Example:- Neelikon food dyes and Chemical is a company that manufactured food Colors.The company’s fiscal year has ended and they are currently working on their annual report to present it to its shareholders. This annual report includes last year’s financial statements and these statements must be audited by an independent auditor. After performing his assessment the auditor issued an unqualified opinion about the statements.

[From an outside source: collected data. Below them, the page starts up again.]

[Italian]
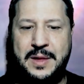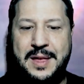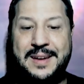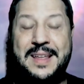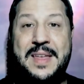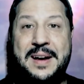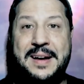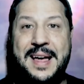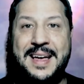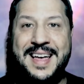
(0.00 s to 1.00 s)
Il Re del
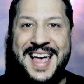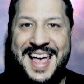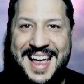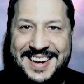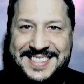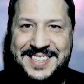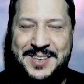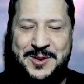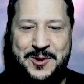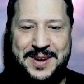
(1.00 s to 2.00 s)
Re, il
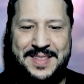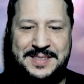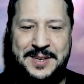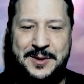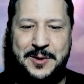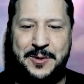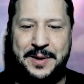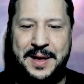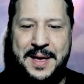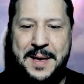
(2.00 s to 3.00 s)
Signore dei
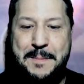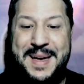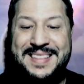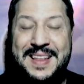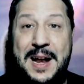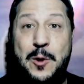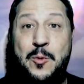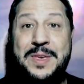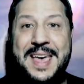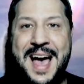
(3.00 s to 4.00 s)
Signori, per tre
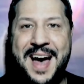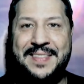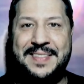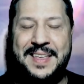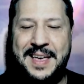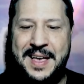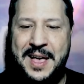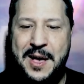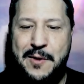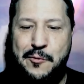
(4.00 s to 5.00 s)
lunghi anni
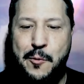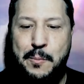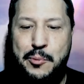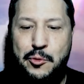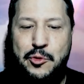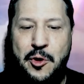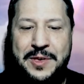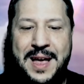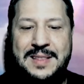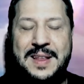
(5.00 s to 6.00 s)
fu più di
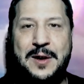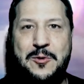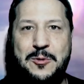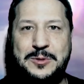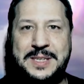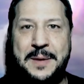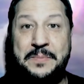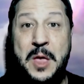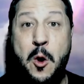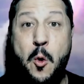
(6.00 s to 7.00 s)
ogni altra cosa
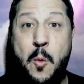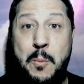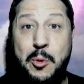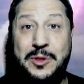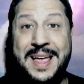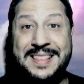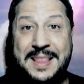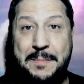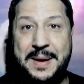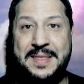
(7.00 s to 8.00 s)
un
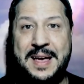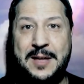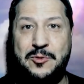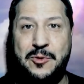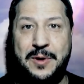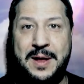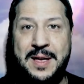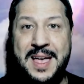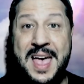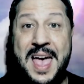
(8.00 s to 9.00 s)
potente predicatore
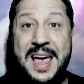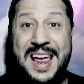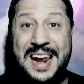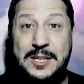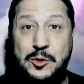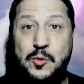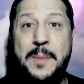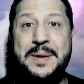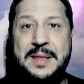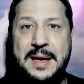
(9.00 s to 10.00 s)
e che la sua
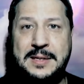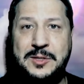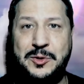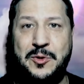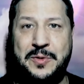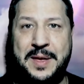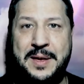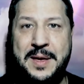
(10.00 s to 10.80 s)
predicazione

Qualified Report:-  If the accounting standards issued by Institute of Chartered Accounts of India is not followed by the company the auditor may qualify his report.It is an report which is not clean.The qualified report is listed in the third position in the audit report, after a statement of management’s responsibilities for preparing the financial statements and maintaining a system of internal controls, and a description of the auditor’s responsibilities.

A qualified report states that the Balance sheet and profit and loss account does not state a true and fair view of affairs.It contains the detail of all the qualifications. It shows that the auditor is not satisfied with the account verified.It also decreases the business's goodwill.

Example:-

XYZ is a publicly traded company. At year-end, Company XYZ hires Auditor ABC to conduct an audit of its financial statements, practices, and controls for the previous fiscal year.Auditor ABC discovers that Company XYZ has not accounted for inventory correctly, has kept incomplete records regarding its cash accounts, and did not provide adequate records for review regarding depreciation. As a result, the auditor would likely give a qualified opinion for Company XYZ due to both limitation of scope (incomplete records) and deviation from GAAP (errors in accounting for inventory).